Earlier this year, the Chron's Moises Mendoza wrote a story on the subject of police and seatbelt use, noting at the time that "During the past three years, 16 Texas police officers were shot to death, but 18 died in car and motorcycle crashes." Today's story notes that:
it's unclear how bad the problem is in Houston because HPD has no formalized way to track the issue, despite a state law and agency policy mandating seat belt use by everyone.Now we have solid evidence of an HPD officer driving - and dying - without his seatbelt on. One wonders if HPD will continue to bury its head in the sand on the subject. Until then, I'll just repeat my earlier observation on the subject that:
And statistics HPD does maintain raise questions.
In 2009, for instance, the department reported that officers were buckled up in every one of the 752 on-duty traffic crashes that year. With less than half the number of crashes, the Harris County Sheriff's Office reported 18 officers were unbuckled that year.The department, however, has repeatedly insisted it doesn't have a problem. In a February interview, Assistant Chief Martha Montalvo said she thought almost all officers buckled up and added there was no evidence that the department's statistics were incorrect
Overall, more than 2/3 of Texas police officer deaths on the job stem from traffic accidents, a state senate committee was told last year. (The other major cause of officer deaths is suicide - a total which dwarfs the number of traffic accidents and shootings combined.)

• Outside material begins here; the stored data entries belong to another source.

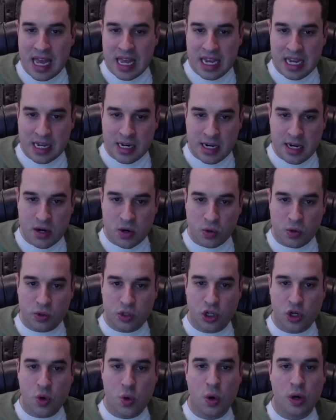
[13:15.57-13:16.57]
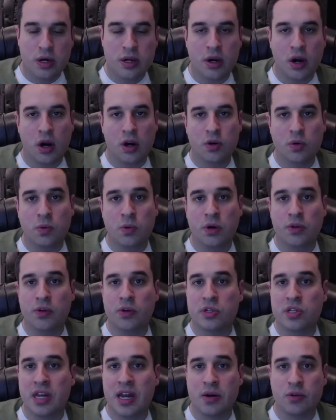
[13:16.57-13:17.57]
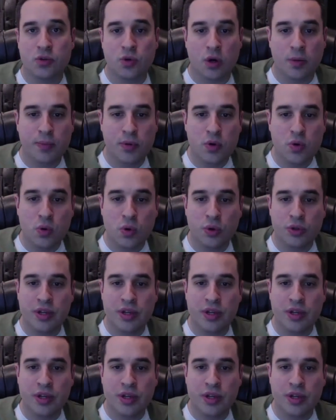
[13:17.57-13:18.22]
In here, there's a courtyard where there's an outdoor pool.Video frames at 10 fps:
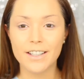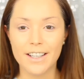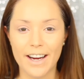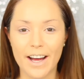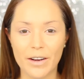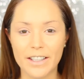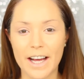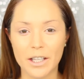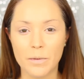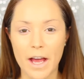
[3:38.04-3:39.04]
So now it
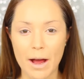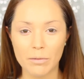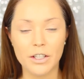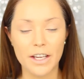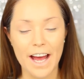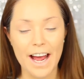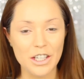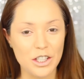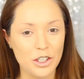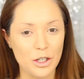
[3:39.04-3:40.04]
takes me absolutely
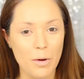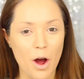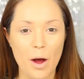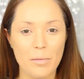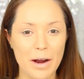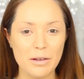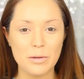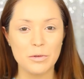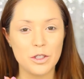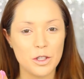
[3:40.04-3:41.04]
ages to do my eyebrows,
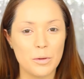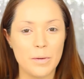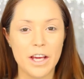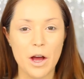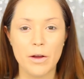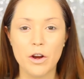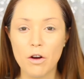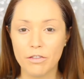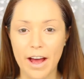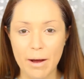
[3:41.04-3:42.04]
so I'm just going to be going
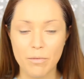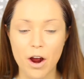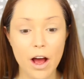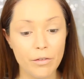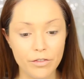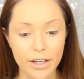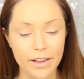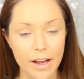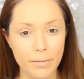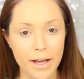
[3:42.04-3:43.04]
off camera and
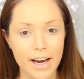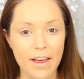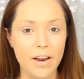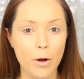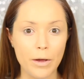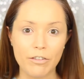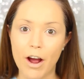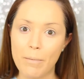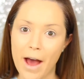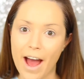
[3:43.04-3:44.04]
filling them in, and then I'll be rightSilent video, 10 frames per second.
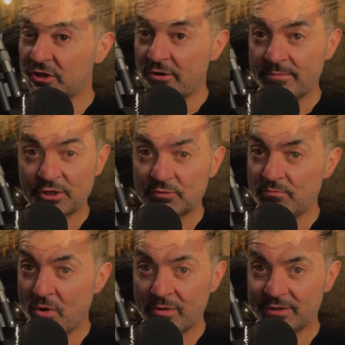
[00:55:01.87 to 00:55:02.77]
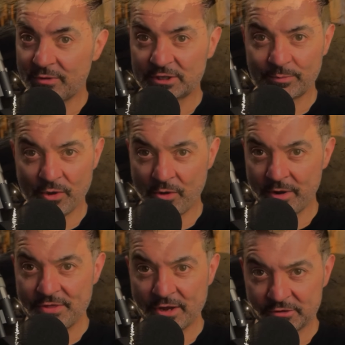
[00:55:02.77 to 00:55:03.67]
much more to explore
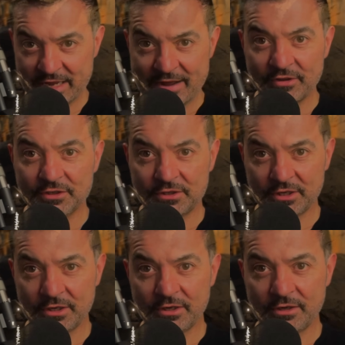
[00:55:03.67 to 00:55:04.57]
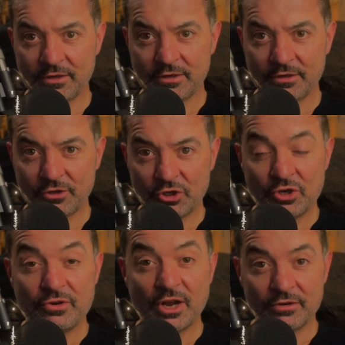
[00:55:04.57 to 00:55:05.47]
in those caverns,
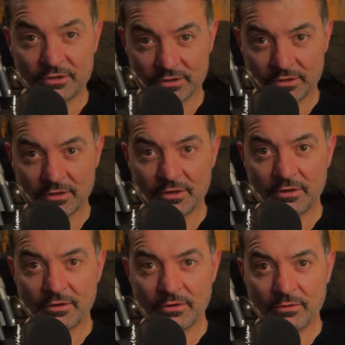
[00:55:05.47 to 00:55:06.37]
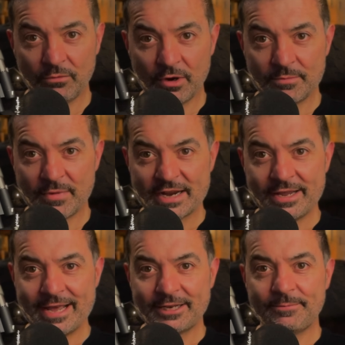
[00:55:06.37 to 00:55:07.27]
who knows what might
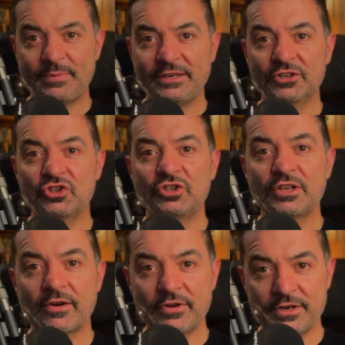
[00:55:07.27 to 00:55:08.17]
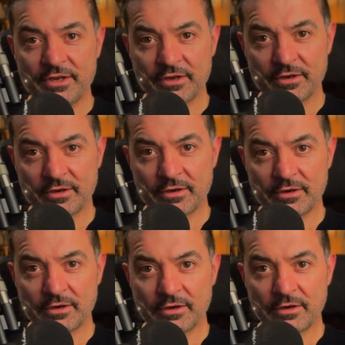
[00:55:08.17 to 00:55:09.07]
yet be discovered,
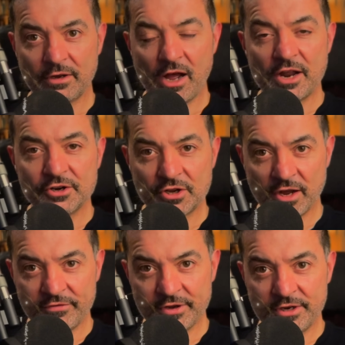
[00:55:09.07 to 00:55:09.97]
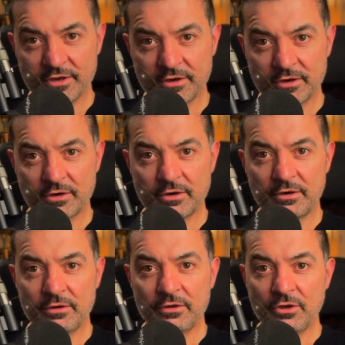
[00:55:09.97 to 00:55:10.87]
uncovered,
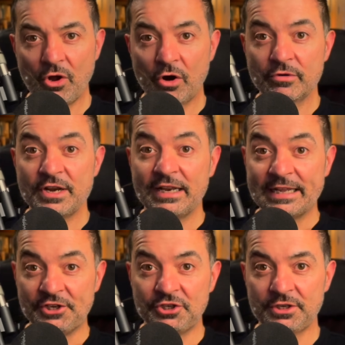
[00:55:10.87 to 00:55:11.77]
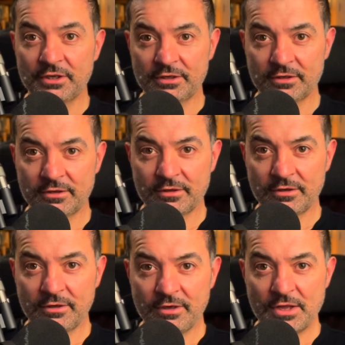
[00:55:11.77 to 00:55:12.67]
or unleashed
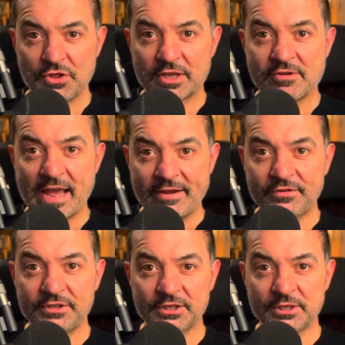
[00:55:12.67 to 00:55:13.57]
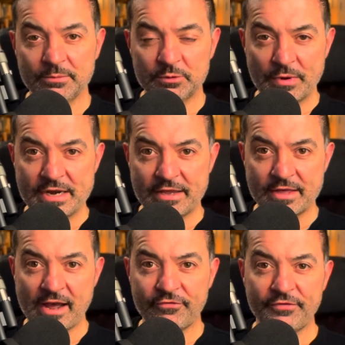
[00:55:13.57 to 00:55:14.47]
in the cave systems beneath
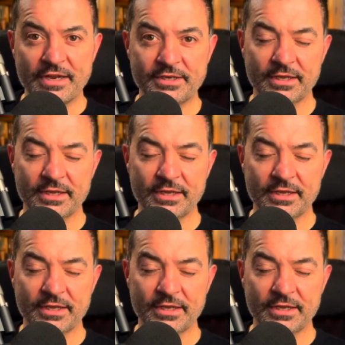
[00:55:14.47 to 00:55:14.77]
our feet.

In addition to putting officers' lives at risk, police failing to use their seatbelts undermines their credibility with the public. This widespread acceptance among law enforcement of colleagues who flaunt the law on seatbelt use appears hypocritical in this age of "click it or ticket" media campaigns.
Officers told Mendoza they had good reasons for not using a seatbelt, but civilian drivers can make excuses too and that won't get them out of a ticket. Instead, the real reason so many cops don't use seatbelts is simple: They know other cops, including their supervisors, not only won't call them on it but will make excuses to the media if they're ever criticized for the practice. The attitude seems to be "seat belts for thee but not for me."